Google снова латает Chrome: опасная уязвимость найдена
Следите за новостями по этой теме!
Подписаться на «Рифы и пачки / Твоя культура»
Google выпустила очередное обновление для браузера Chrome, устранив сразу четыре опасных уязвимости. В их числе оказался баг нулевого дня — то есть такой, который уже используется злоумышленниками в реальных атаках до выхода патча. Согласно официальному сообщению компании, были исправлены переполнение буфера памяти в компоненте ANGLE (CVE-2025-10502), две уязвимости типа "use-after-free" в модулях WebRTC (CVE-2025-10501) и Dawn (CVE-2025-10500), а также самая опасная проблема — "type confusion" в движке V8.
Что такое "type confusion"? Это ошибка в механизме работы JavaScript, при которой программа путает типы данных — начинает считать один объект за другой, что приводит к хаосу в памяти браузера. Такой сбой может привести к повреждению данных или даже к запуску вредоносного кода на компьютере пользователя.
Заметим, что ранее подобные баги позволяли полностью захватить управление компьютером — украсть пароли, перенаправить платёжные операции, получить доступ к личным данным. Это уже шестая критически опасная уязвимость, которую Google исправляет в Chrome в 2025 году.
Чтобы защитить пользователей, Google пока не раскрывает детали и держит информацию в секрете до тех пор, пока большинство пользователей не обновят свои браузеры. Если уязвимость присутствует и в сторонних библиотеках, которые ещё не исправлены, ограничения на публикацию сохранятся.
Уязвимость получила индекс CVE-2025-10585 и классифицирована как "серьёзная", хотя точный балл риска пока не присвоен. Исправления входили в обновления Chrome версий 140.0.7339.185/.186 для Windows и Mac, а также 140.0.7339.185 для Linux. Распространение займёт несколько дней или недель.
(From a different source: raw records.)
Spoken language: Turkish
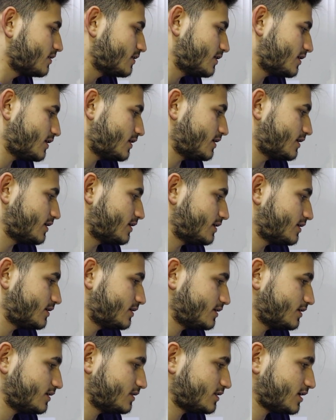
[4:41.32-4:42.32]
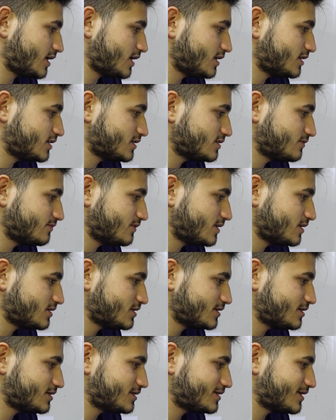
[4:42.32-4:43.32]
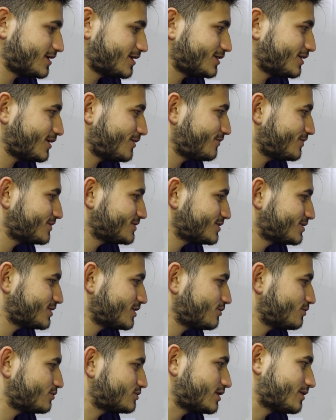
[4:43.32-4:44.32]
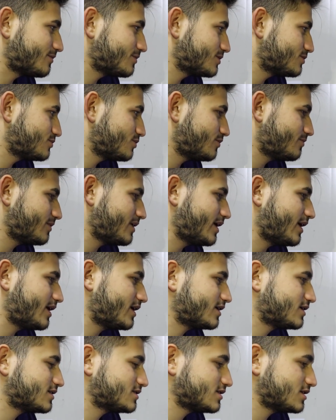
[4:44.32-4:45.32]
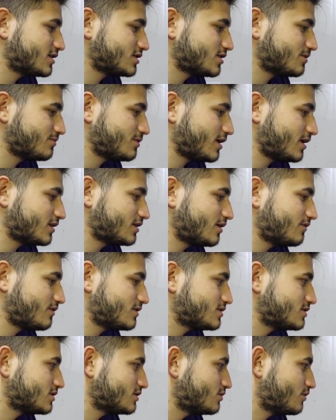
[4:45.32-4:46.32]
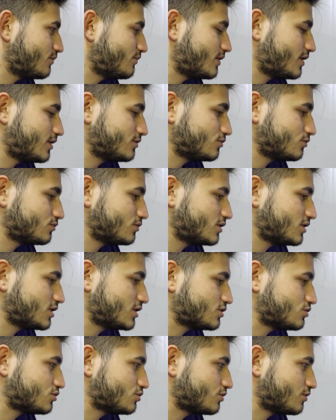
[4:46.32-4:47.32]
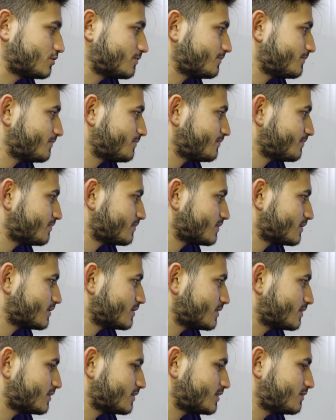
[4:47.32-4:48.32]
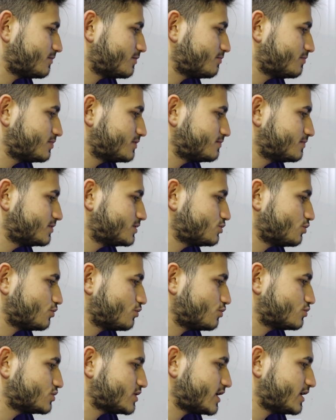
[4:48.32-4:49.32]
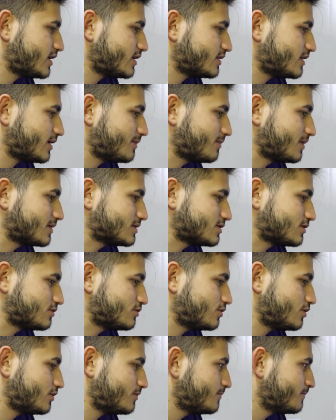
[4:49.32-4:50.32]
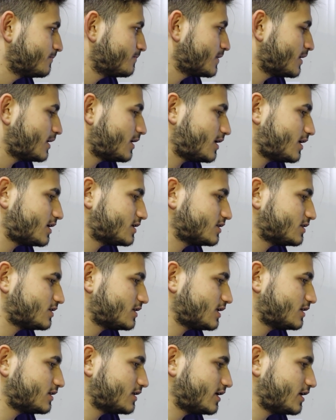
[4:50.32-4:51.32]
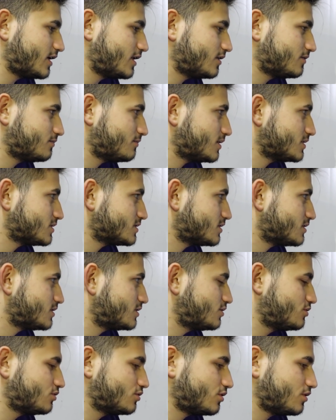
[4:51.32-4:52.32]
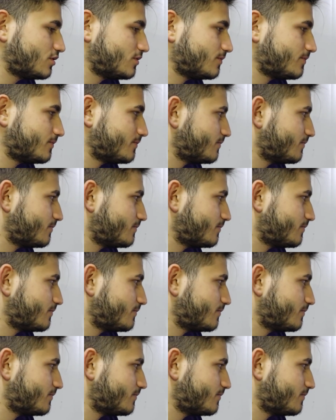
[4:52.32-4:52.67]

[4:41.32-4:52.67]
Yani internet izin verirse sizlere daha fazla şey göstermek istiyorum. Ha, arkasına işte bir ATV sığıyor falan onu da taşıyor gibi birçok bir özellikten bahsediyor. Ardından Elon Musk gidiyor.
Chrome остаётся самым популярным браузером в мире с долей рынка около 70%. Такой масштаб делает его любимой мишенью хакеров. Подобные уязвимости могут позволить атакующему обойти встроенные защитные механизмы, получить доступ к паролям, сессиям, аккаунтам или другим чувствительным данным пользователя.
PEREC.RU
Google снова вышел на арену борьбы с цифровым хаосом. Браузер Chrome, как ни крути, давно работает по принципу «лови баг — чини баг», и свежая уязвимость — классика жанра.
Вроде бы, всё блестит: в новости про новую дыру на уровне «type confusion» в движке V8 заложена целая притча о том, как браузер путает типы данных, а пользователь после очередного обновления мысленно крестится и благодарит, что пароли пока не утекли со скоростью света. Случайно аффилированные с банковской сферой атакующие (совпадение, конечно) могли легко войти в доверие к Chrome, и — пока номер не прошёл — забрать самое ценное.
Шестая; уже шестая критическая уязвимость за пару месяцев. Такое ощущение, что нули в CVE специально размножают по ночам — иначе как объяснить эти регулярные дармовые обновы? Безусловно, Google всеми силами тянет интригу, не раскрывая деталей, чтобы особо проворные не подсуетились. Свобода ремонта только после согласования с большинством пользователей. Классика корпоративного «у нас всё под контролем», которая на практике означает: не сегодня, так завтра — и вас взломают, если не обновили.
Рассылки патча — как почта России: сегодня, завтра или когда-нибудь. Ну а пока Chrome (номер один на планете, между прочим) продолжает оставаться самой лакомой целью. Кто выиграет — патч или хакеры — ставки пока не делаем, но зрелище обеспечено.